So what's the difference between non-psychedelic psy trance and vanilla trance?  I think they have _a lot_ more in common with each other than, say, Dali and Azax.

Nobody would dream of playing Tiesto on the main stage at a psy party, so why is Dali or recent Infected acceptable?


----------



## Dalfir

swilowbut what IS psychedelic anyway? [/QUOTE said:
			
		

> Ask Vision Records.


----------



## swilow

^Nice. :D 





> recent Infected acceptable



Hey, I gotta say I still love Infected. More ravey though. AZAX SYNDROM ftw...


----------



## ntype

Quageschi said:
			
		

> I checked out scorb's new release and I have to say I am kind of on the fence about it. I like it and have been listening to it quite a bit, but there is something about it that just bothers me. I generally don't listen to stuff this dark, but I kinda like the darkness of it at the same time. I kind of feel like the tracks are too drawn out or that it is under sampled, but that doesn't seem to be it either. Anyone else feel like this about it?
> 
> Also it kind of reminded me of Ace Ventura's Rebirth, which is one of my all time favorites.



i like most of the new scorb album, even the dnb track is good! Its dark, but not "evil". He's really good to see live if you get the chnace.


----------



## ruski

> So what's the difference between non-psychedelic psy trance and vanilla trance? I think they have a lot more in common with each other than, say, Dali and Azax.
> 
> Nobody would dream of playing Tiesto on the main stage at a psy party, so why is Dali or recent Infected acceptable?
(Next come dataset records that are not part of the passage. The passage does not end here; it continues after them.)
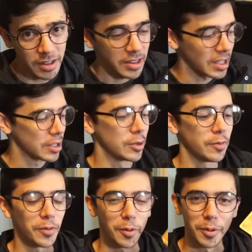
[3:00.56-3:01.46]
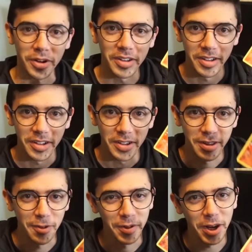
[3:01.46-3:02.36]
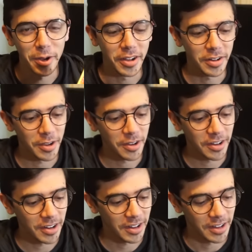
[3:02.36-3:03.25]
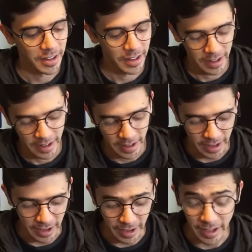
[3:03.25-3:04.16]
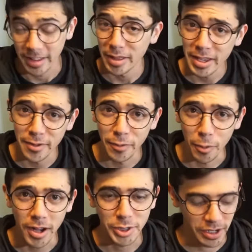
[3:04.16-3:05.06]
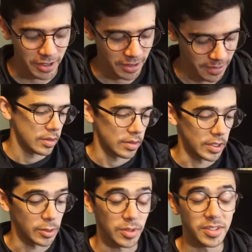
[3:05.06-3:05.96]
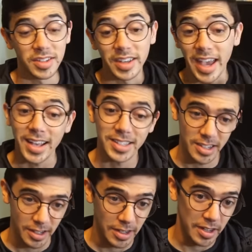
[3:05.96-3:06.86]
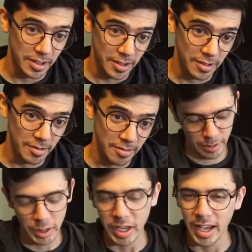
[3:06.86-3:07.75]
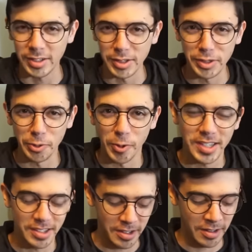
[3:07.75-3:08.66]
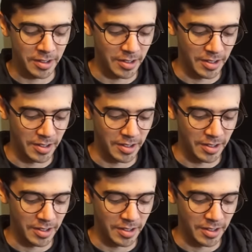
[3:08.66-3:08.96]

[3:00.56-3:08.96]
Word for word: thank you for the Flareon card, uh, and thank you for watching. This one's to Cassie and Nick. Cassie's still resting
I've never heard of Azax, but I still think I know what you're getting at.

I honestly don't think there is non-psycahdelic psy trance. I think it's all psycahdelic in its own way. It may not be generically psychadelic as I've said before, but it is certainly different in sound from "vanilla" trance.

I'm not a music producer so I can't name the specific instruments but the melodies, bassline and production of psy are distinctly different to normal trance.

Dali still sounds like psy to me. I don't love it, but I don't hate it and that sort of cheese is just what I need sometimes (albeit her album hasn't been on rotation for awhile).

Having said that, Wizzy Noise is quite psychadelic IMO and is comparable in production to your standard trance anthems. The builds are more, for lack of a better word, trancey.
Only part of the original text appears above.